Numa espécie de desenho esquemático delineei esta tese. Sobretudo, minha intenção foi identificar correspondências entre a escrita e a imagem, numa hipótese de relação acerca do corpo entre as obras do pintor e da escritora. Foi instigante produzir este trabalho múltiplo, onde a identificação dessas relações na construção da imagem do corpo foi uma homenagem a Hilda e a Iberê. Mais do que uma homenagem, trata-se aqui de recuperar aspectos que considero fundamentais em suas obras, e ao procurar evidenciar essas relações procuro também manter viva a obra desses dois nomes fundamentais da arte brasileira.
Assim, constatada a hipótese, a título de uma conclusão, nunca absoluta já que o término de uma tese é, ou deve ser, muito mais a abertura a novas indagações do que propriamente o encerramento de um problema, pude sublinhar os resultados a partir da construção da imagem do corpo nas obras propostas aqui.
Ao longo da pesquisa, tornou-se evidente a hipótese de que há relações entre a obra de Hilda Hilst e as pinturas (na fase final) de Iberê Camargo, no que se refere à imagética corporal. Exemplo disso é a presença das figuras grotescas, da abjeção, a presença da morte e da violência humana nas obras dos dois. Constatei também que, tanto em Hilst quanto em Camargo, a linguagem do corpo aparece sob a égide da fragmentação e da multiplicidade.

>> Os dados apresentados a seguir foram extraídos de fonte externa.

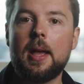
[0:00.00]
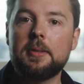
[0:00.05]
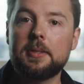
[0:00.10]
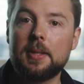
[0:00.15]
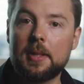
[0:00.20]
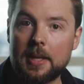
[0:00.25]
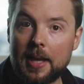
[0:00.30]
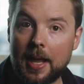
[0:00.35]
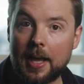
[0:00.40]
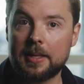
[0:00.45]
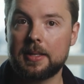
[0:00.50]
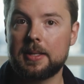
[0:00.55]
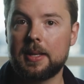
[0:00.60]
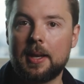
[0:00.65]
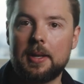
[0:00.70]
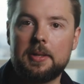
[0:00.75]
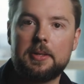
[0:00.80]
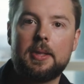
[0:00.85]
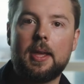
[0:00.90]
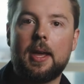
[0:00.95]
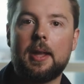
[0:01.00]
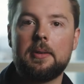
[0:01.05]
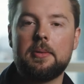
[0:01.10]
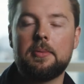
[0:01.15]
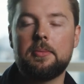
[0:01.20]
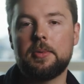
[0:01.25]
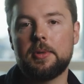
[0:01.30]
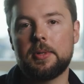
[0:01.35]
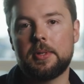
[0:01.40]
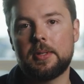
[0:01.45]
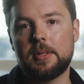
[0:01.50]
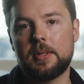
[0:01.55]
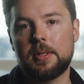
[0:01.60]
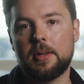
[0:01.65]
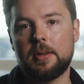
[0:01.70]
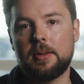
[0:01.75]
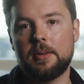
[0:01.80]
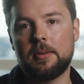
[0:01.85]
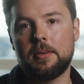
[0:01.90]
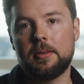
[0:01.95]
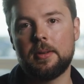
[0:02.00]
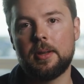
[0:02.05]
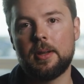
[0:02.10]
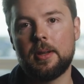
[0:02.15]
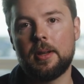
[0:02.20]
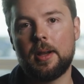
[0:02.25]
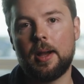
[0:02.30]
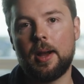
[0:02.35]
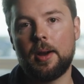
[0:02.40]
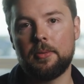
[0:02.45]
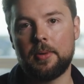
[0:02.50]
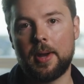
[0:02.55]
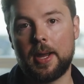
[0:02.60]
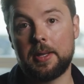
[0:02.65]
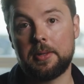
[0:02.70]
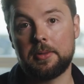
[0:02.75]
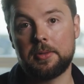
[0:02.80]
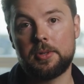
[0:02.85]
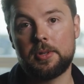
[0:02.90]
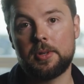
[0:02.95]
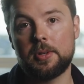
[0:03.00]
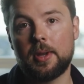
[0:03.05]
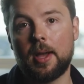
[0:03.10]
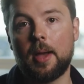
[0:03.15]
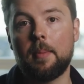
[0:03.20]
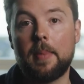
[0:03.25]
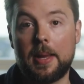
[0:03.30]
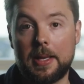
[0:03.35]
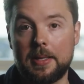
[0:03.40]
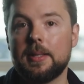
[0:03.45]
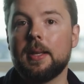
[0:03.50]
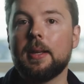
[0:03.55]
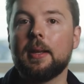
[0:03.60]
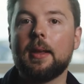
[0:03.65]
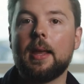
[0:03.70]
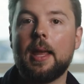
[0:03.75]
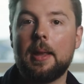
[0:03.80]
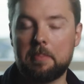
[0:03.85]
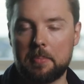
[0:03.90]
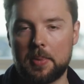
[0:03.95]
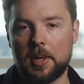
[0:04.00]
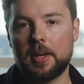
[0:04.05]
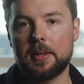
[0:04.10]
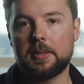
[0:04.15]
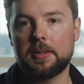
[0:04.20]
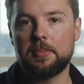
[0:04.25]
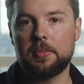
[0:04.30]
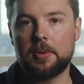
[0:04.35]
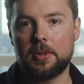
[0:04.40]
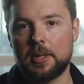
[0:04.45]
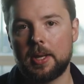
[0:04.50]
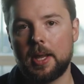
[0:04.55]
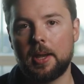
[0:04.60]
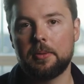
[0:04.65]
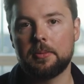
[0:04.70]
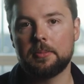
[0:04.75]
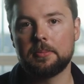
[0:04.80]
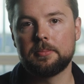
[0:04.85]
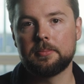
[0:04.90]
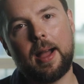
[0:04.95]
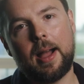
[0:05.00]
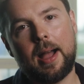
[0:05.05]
So the next stage then was to arrange a meeting in person with Neil.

Ao longo de suas trajetórias artísticas, Hilda Hilst e Iberê Camargo marcaram seus trabalhos por uma extrema entrega aos problemas do corpo e seus mistérios. Entregues a essa busca souberam ser fiéis às suas próprias poéticas. É a partir dessa fidelidade que tantas mudanças ocorreram em suas obras, conforme tive a oportunidade de acompanhar e aqui expor.
Tenho certeza de que não esgotei as análises e estudos teóricos pertinentes à temática da construção do corpo. O diminuto espaço de uma tese não permite o esgotamento dessas relações justamente por seu caráter infinito e múltiplo.
Afora as questões objetivamente apontadas, a partir das hipóteses e conclusões apresentadas, esta tese indica também algumas questões não explicitadas de forma direta, mas que derivam, de modo geral, dos problemas aqui estudados. Entre essas questões, destaco a importância dos estudos do corpo, no sentido de permitir a visualização de novas perspectivas nos estudos intermidiáticos, sob um olhar mais integrado e menos isolado em relação aos artistas contemporâneos e suas produções. Visto assim, o corpo, sob a luz da intermidialidade, torna-se uma ferramenta para o estudo sistêmico da interarte, a partir dos encontros e desencontros de escritores e artistas visuais, seus silêncios e suas evidências.